- The Washington Times - Monday, June 7, 2021

NASA‘s Juno spacecraft zipped past Jupiter’s largest moon Ganymede Monday afternoon, the first close encounter with the celestial body in more than 20 years.

Juno was expected to come within 645 miles of Ganymede’s surface — the closest a probe has been to the solar system’s largest moon since Galileo flew by back in May 2000.

The flyby will allow scientists to not only snap photos of the moon, but also learn about the moon’s composition, ionosphere, magnetosphere and ice shell, NASA said Monday. The spacecraft will also measure the radiation environment near Ganymede.

“The whole team is really excited about this,” said Juno Principal Investigator Scott Bolton of the Southwest Research Institute in San Antonio. “It’s the first time in a really long time and it’s the first time for us, for our spacecraft to get this close to a moon. So it’s really exciting.”

Ganymede is larger than the planet Mercury. It is also the only moon in the solar system with its own magnetosphere, which is a region of charged particles that encompasses the moon, according to NASA.



The flyby can provide scientists a snapshot of how the magnetosphere interacts with Jupiter’s magnetosphere and how well it protects the moon from the planet’s charged particles, said Mr. Bolton.

Juno was scheduled to start collecting data hours before its closest approach to the moon, including a peek into Ganymede’s water-ice crust to obtain information on composition and temperature.

“The composition of Ganymede is intriguing to us. One, it tells us something about how it was made, but we’re also interested in how it varies across the surface and how that is related to the features that we see when you look at an image,” Mr. Bolton said. “We know it is covered in ice. We don’t really know if there are compositional differences in that ice. There’s probably contamination, something other than water that might be mixing in.

“The ice may be hiding some liquid underneath and it’s certainly interesting just to understand how the ice shell of these icy bodies really works,” he said.

Juno will also send radio signals through Ganymede’s ionosphere, the outer layer of an atmosphere where gases are stimulated by solar radiation to form electrically-charged ions, as it passes behind the moon, causing small changes in the frequency that antennas at the Deep Space Network’s Canberra complex in Australia should detect, according to Dustin Buccino, a signal analysis engineer for the Juno mission at the Jet Propulsion Laboratory (JPL), a division of Caltech in Pasadena, California. This could help scientists understand the link between Ganymede’s ionosphere, magnetic field and Jupiter’s magnetosphere, he said.

A camera on the spacecraft should collect data on the radiation environment in the region near Ganymede by capturing a special set of images, NASA said. This will help characterize Ganymede’s radiation environment and therefore be useful for planning future missions.

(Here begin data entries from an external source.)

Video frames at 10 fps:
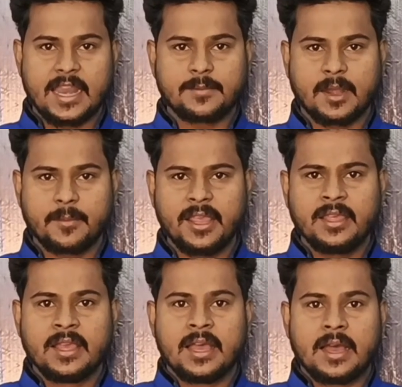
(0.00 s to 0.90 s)
राज्य भर में
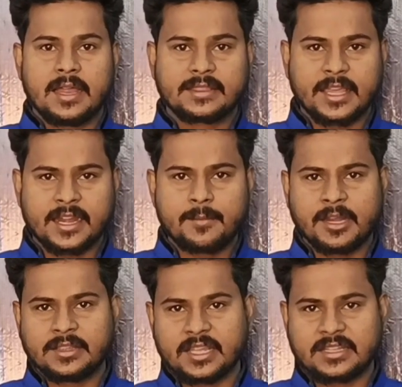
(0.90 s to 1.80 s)

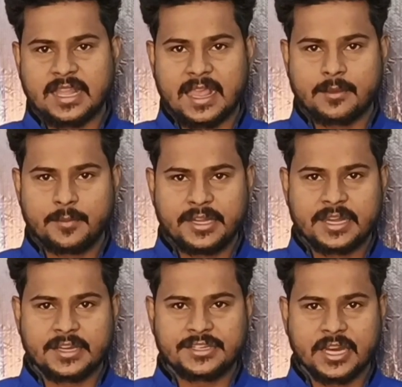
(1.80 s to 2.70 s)
तकरीबन 10 लाख
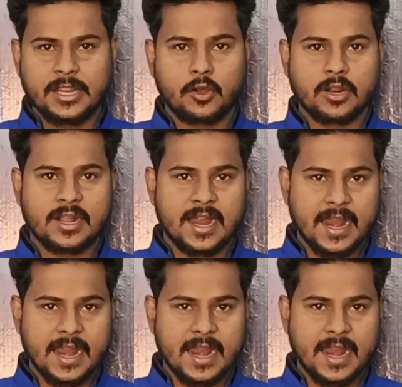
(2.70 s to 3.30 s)
मीटर जले और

The JunoCam imager should’ve also collected images during the Ganymede flyby at a resolution comparable to those captured from the Voyager in 1979 and Galileo in 2000. Scientists will analyze the images and compare them with those from earlier missions to see if there are changes to the surface features that might have taken place over the last few decades. For example, astronomers could gain a better understanding of the population of objects that affect moons in the outer solar system if there are any changes to the geology of Ganymede’s surface.

Although Ganymede is an icy moon far away from the sun, life on the celestial body is possible, Mr. Bolton said. The moon could have internal heat coming from its core or get heat from the “squeeze” of Jupiter’s gravitational field. Another theory is that there may be thermal vents down underneath an ocean, which some suggest could be the case with Jupiter’s moon Europa.

“If you did have an icy body that somehow shielded a liquid underneath, and that liquid had something, had some energy sources to it and nutrients and the right organic materials, you could get something like life there. Even if life isn’t there, it might be habitable, which maybe means life someday could form there even if it isn’t there now. That’s intriguing when we’re looking around the solar system and the universe and asking the questions, ‘Are we alone? Is there life out there?’” Mr. Bolton said.

NASA said it anticipated Juno to zoom past Ganymede at almost 12 miles per second, allowing the spacecraft camera to capture about five images of the icy moon. Juno Mission Manager Matt Johnson of JPL said NASA also plans on conducting another flyby of Jupiter, traveling over the cloud tops at about 36 miles per second on Tuesday.

Juno will return for closer looks at Jupiter’s other large moons including Europa next year and Io after that.